Bunzō Hayata (早田 文藏, Hayata Bunzō) was a Japanese botanist noted for his taxonomic work in Japan and Japanese Taiwan.

==Early life==
Hayata was born to a devout Buddhist family in Kamo, Niigata on December 2, 1874. When he was 16, Hayata became interested in botany, and he joined the Botanical Society of Tokyo in 1892. His schooling was delayed by a series of family tragedies, and he graduated middle school at the age of 23. He then attended high school and began to collect botanical samples.

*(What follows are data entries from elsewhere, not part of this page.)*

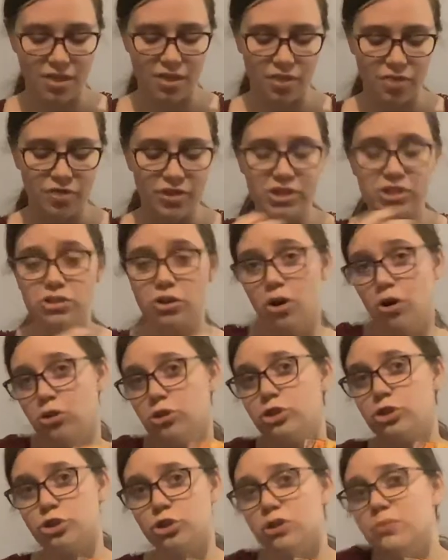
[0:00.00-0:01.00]
this all
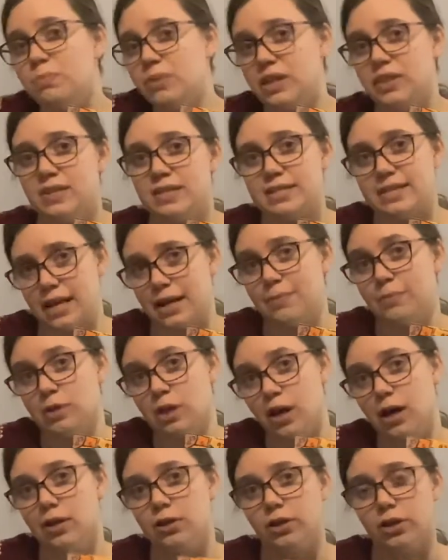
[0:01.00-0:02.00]
should be the same
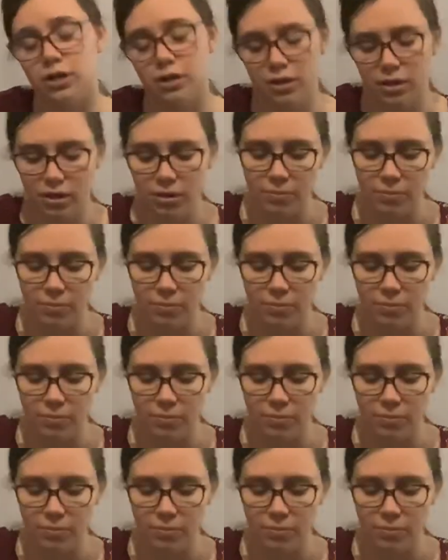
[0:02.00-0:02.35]
color.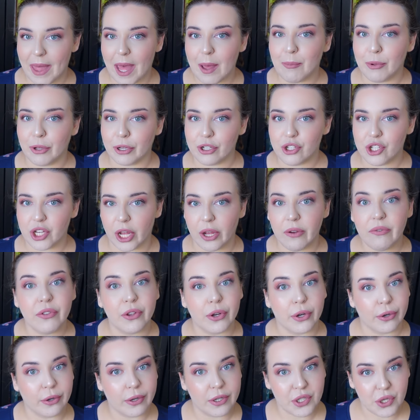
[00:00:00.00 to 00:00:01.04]
that bookshelf,
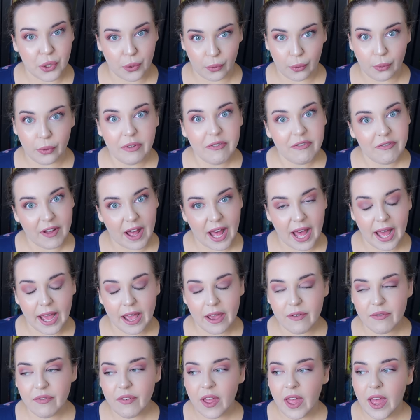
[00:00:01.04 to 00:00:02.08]
there are a total of
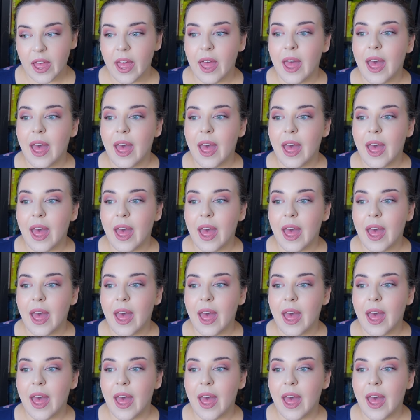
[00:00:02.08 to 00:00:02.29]
five,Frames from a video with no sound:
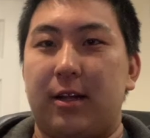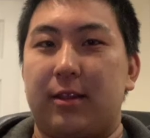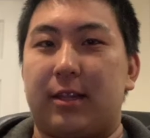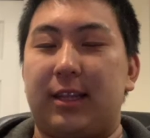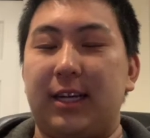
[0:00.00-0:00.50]

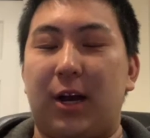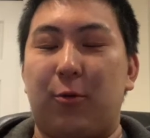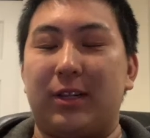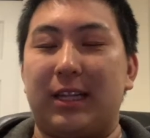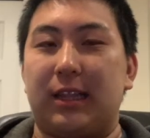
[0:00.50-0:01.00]
The thing I
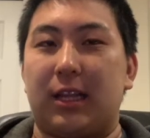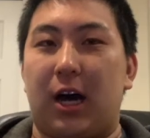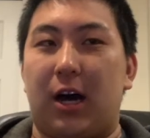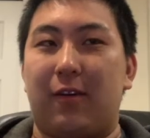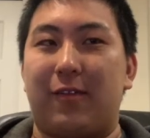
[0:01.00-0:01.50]
really
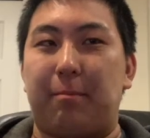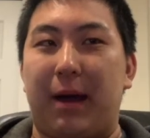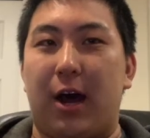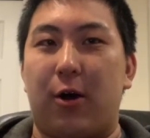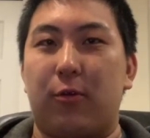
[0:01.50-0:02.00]
love
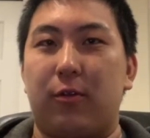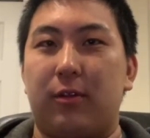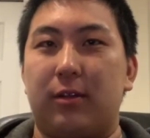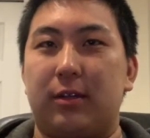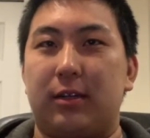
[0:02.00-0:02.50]
about
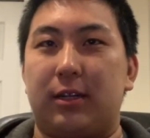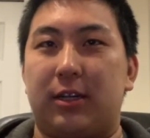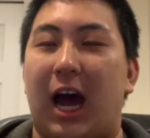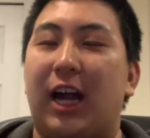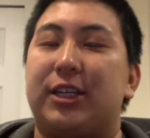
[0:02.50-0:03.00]

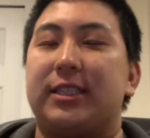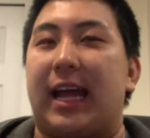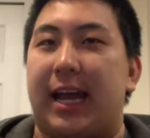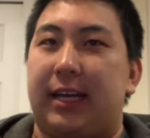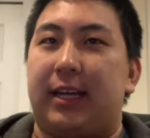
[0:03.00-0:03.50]
not just
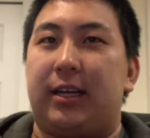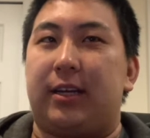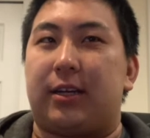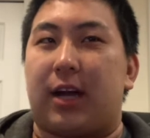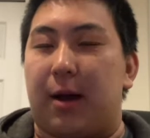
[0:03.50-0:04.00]

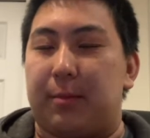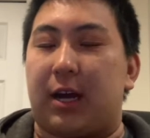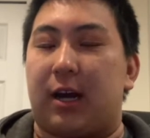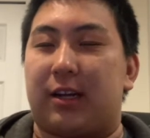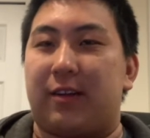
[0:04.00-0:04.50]
any
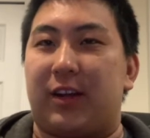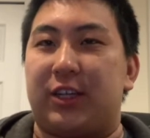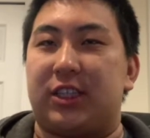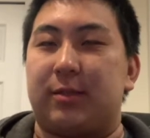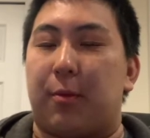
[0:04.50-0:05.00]
Comic-Con
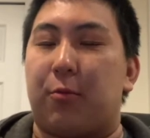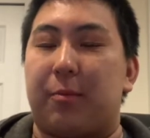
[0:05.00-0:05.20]
conventions, but more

Hayata enrolled in the botany program at the Imperial University of Tokyo in 1900. He graduated in 1903, and entered the graduate program under Jinzō Matsumura. He was appointed assistant at the Koishikawa Botanical Gardens in 1904. In 1907, he completed his Doctor of Sciences degree.

==Career==
In 1908, Hayata was promoted to lecturer in the Department of Botany at the Imperial University of Tokyo. Hayata undertook a botanical expedition to Tonkin in 1917, and was promoted to Associate Professor of the University of Tokyo in 1919. In 1922, he was promoted to a full professorship as the third Professor of Systematic Botany at the University of Tokyo after the departure of Matsumura. He was appointed director of the botanical garden in 1924. He retired in 1930, and he died in 1934 at the age of 59.

==Legacy==
Hayata described a total of over 1,600 different taxa, most of which are from Taiwan, but also include plants from Japan, China and Vietnam. From a list of Taiwanese plants currently recognized in the flora of Taiwan in 2003, 549 species, or 14% of Taiwan's flora, were described by Hayata. One example is the species Taiwania cryptomerioides, which Hayata himself saw the discovery of.

==Awards==
In 1920, the Imperial Academy of Japan awarded Hayata the Prince Katsura Commemoration Prize for his contribution to the flora of Formosa.

==Selected publications==
Hayata's publications cover a period of more than 30 years, during which he authored more than 150 scientific articles and books.
- 1906: On Taiwania, a new genus of Coniferae from the island of Formosa. In: Botanical Journal of the Linnean Society. Vol. 37, pp. 330–331.
- 1908: Flora Montana Formosae. An enumeration of the plants found on Mt. Morrison, the central chain, and other mountainous regions of Formosa at altitudes of 3,000-13,000 ft. In: J. Coll. Sci. Imperial Univ. Tokyo, Vol. 25, pp. 1–260.
- 1911: Materials for a Flora of Formosa. In: J. Coll. Sci. Imperial Univ. Tokyo, Vol. 30, pp. 1–471.
- 1911–1921: Icones Plantarum Formosanarum . 10 Volumes. Bureau of Productive Industries, Government of Formosa, Taihoku, Taiwan.
- 1921: The Natural Classification of Plants according to the Dynamic System. In: Icones Plantarum Formosanarum. Vol. 10, pp. 97–234.
- 1931: Über das "Dynamische System“ der Pflanzen. In: Berichte der Deutschen botanischen Gesellschaft. Vol. 49, pp. 328–348.